- **Work item**
When you repeat the material, keep each line exact and omit the pictures.
——————————
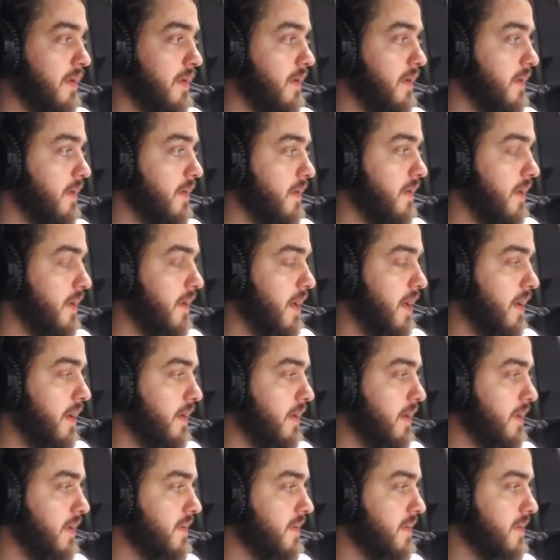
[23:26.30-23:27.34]
Yeah,
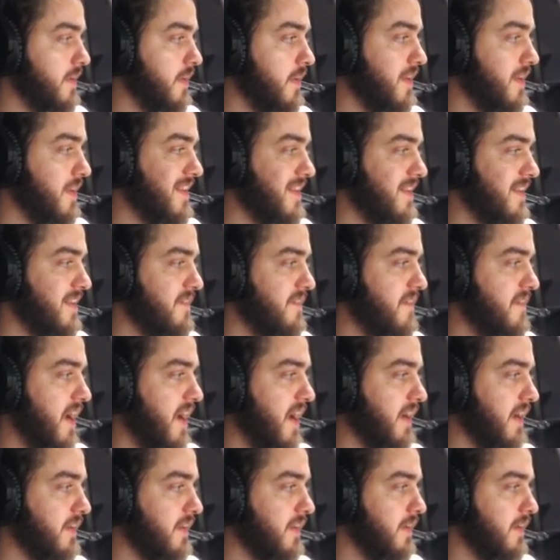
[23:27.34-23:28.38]
it's an
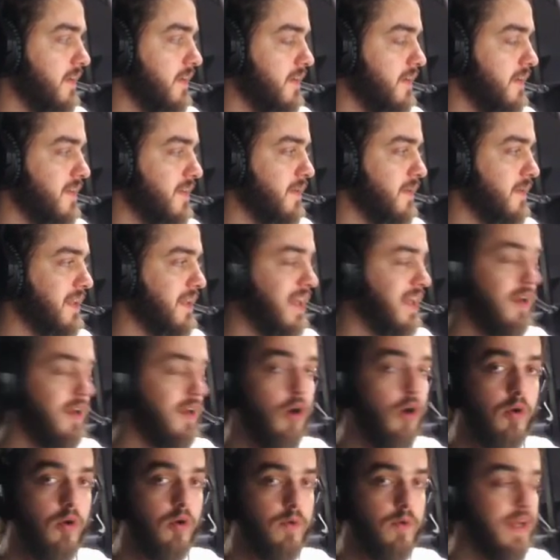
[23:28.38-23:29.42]
effect. So it can
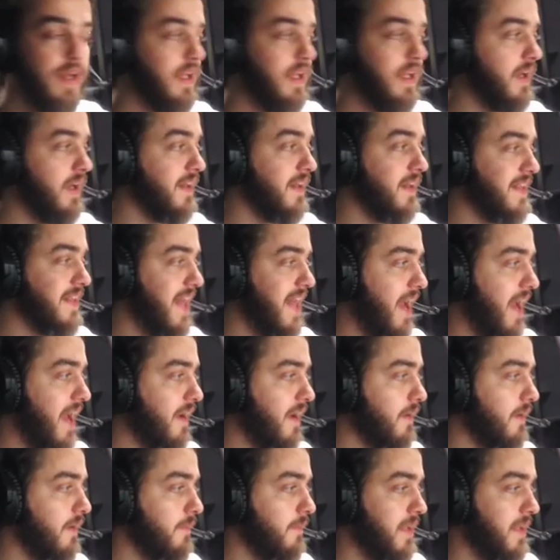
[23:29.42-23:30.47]
already attack,
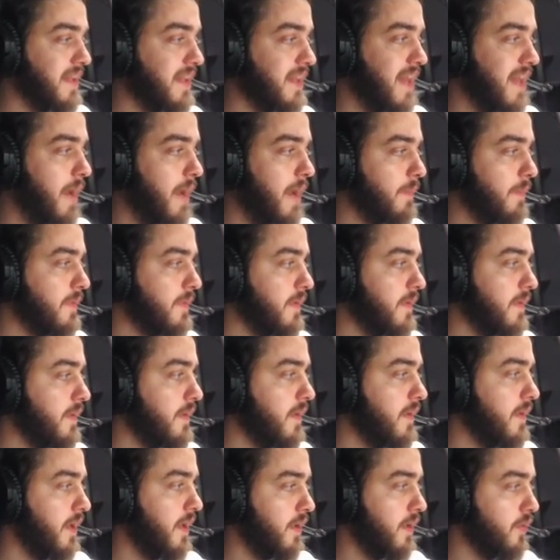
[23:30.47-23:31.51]
be tapped,
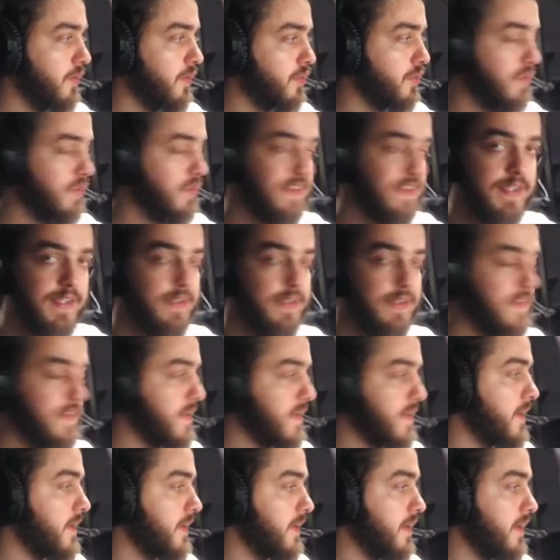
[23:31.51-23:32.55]
and you could still
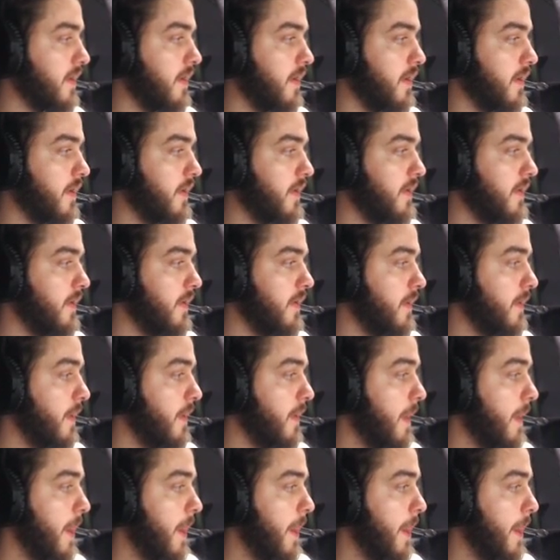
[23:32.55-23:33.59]
discard a card.
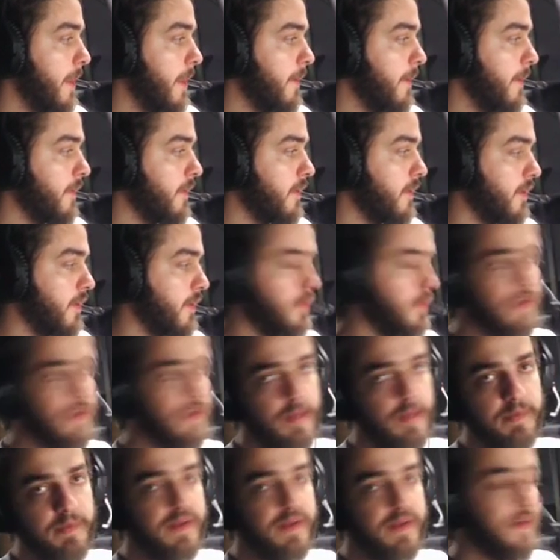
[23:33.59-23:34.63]
You tap
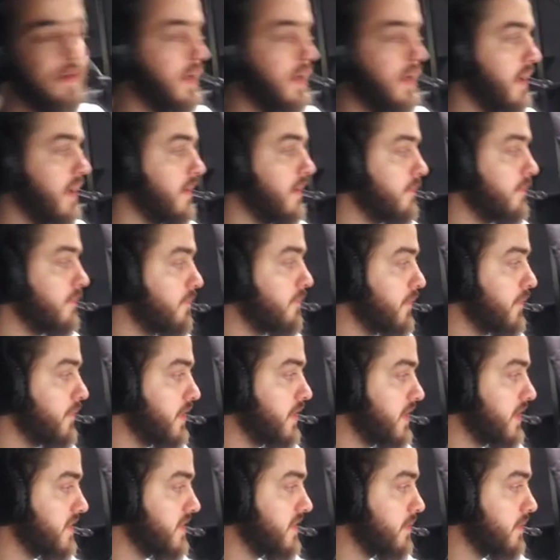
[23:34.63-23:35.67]
it again, it
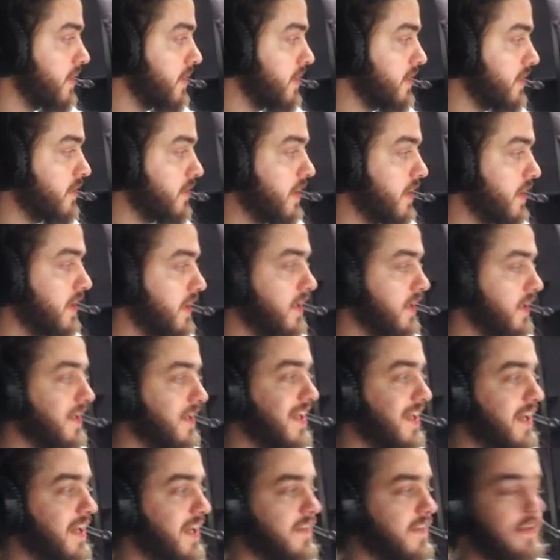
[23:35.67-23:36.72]
doesn't matter, and it
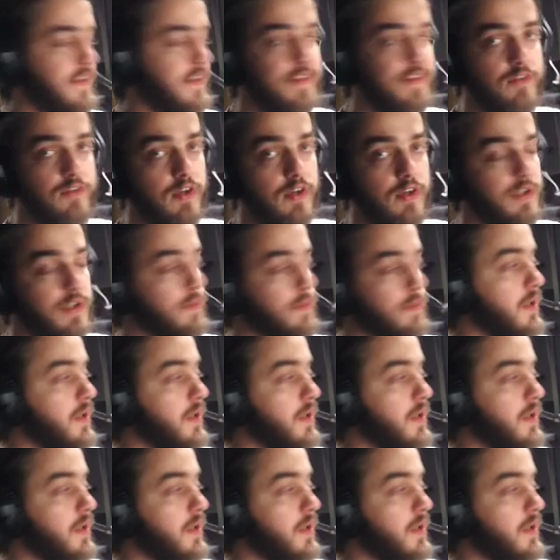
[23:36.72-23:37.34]
gains indestructible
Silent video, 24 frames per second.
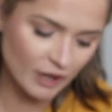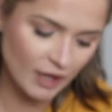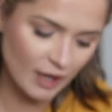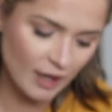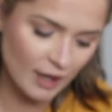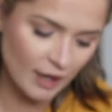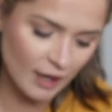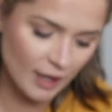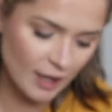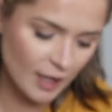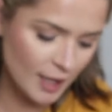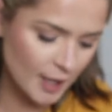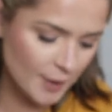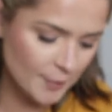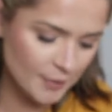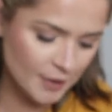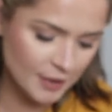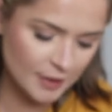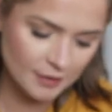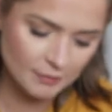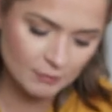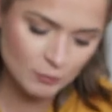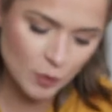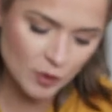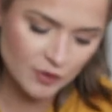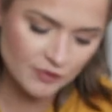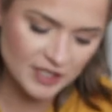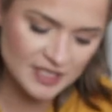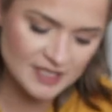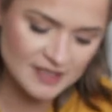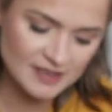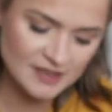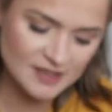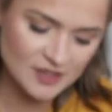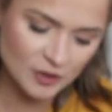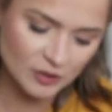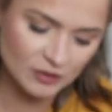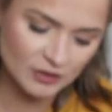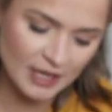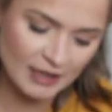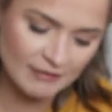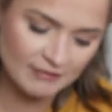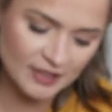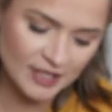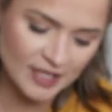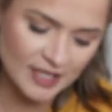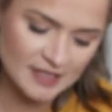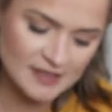More reasons you'll
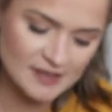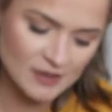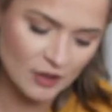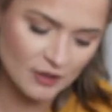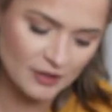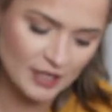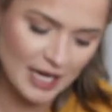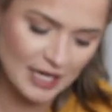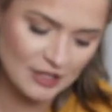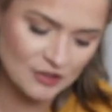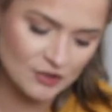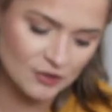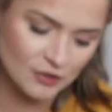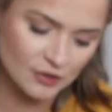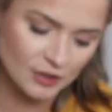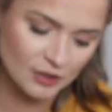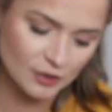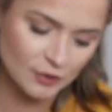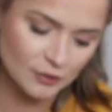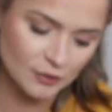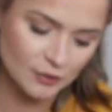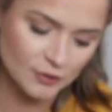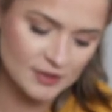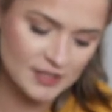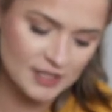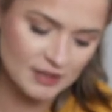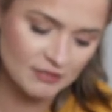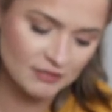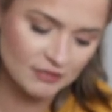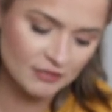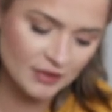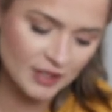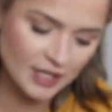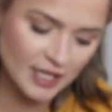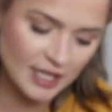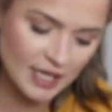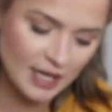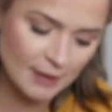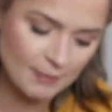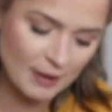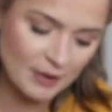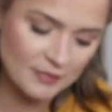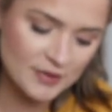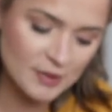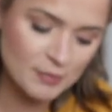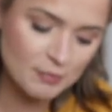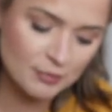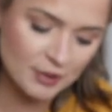love it. It's all natural and cruelty free.
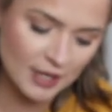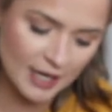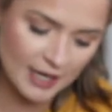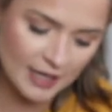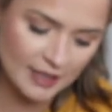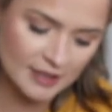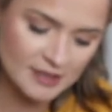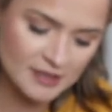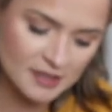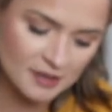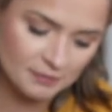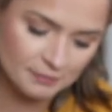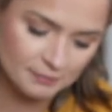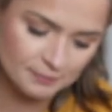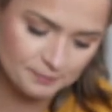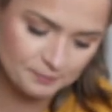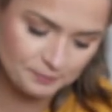About the brand,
——————————
- **Problem solution**
[23:26.30-23:27.34]
Yeah,
[23:27.34-23:28.38]
it's an
[23:28.38-23:29.42]
effect. So it can
[23:29.42-23:30.47]
already attack,
[23:30.47-23:31.51]
be tapped,
[23:31.51-23:32.55]
and you could still
[23:32.55-23:33.59]
discard a card.
[23:33.59-23:34.63]
You tap
[23:34.63-23:35.67]
it again, it
[23:35.67-23:36.72]
doesn't matter, and it
[23:36.72-23:37.34]
gains indestructible
Silent video, 24 frames per second.
More reasons you'll
love it. It's all natural and cruelty free.
About the brand,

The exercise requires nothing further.